(Entries taken from a collection)
::::

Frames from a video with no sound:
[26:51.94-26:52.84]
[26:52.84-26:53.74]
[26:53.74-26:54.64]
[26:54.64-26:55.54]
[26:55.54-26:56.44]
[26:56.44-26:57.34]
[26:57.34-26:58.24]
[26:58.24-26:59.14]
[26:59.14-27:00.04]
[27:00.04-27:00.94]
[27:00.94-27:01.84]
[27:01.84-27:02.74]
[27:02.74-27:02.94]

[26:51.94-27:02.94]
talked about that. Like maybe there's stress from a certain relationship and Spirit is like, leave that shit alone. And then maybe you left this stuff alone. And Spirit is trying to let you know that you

::::

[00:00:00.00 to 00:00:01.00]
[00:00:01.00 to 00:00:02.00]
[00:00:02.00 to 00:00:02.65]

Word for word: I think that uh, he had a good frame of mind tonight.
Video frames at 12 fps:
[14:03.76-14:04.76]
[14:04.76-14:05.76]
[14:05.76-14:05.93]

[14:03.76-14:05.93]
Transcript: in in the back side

::::

Produce only the lines from the line containing "Video frames at" through the line containing "Transcript: in in the back side", inclusive of both, exactly as they stand in the entries above.

Video frames at 12 fps:
[14:03.76-14:04.76]
[14:04.76-14:05.76]
[14:05.76-14:05.93]

[14:03.76-14:05.93]
Transcript: in in the back side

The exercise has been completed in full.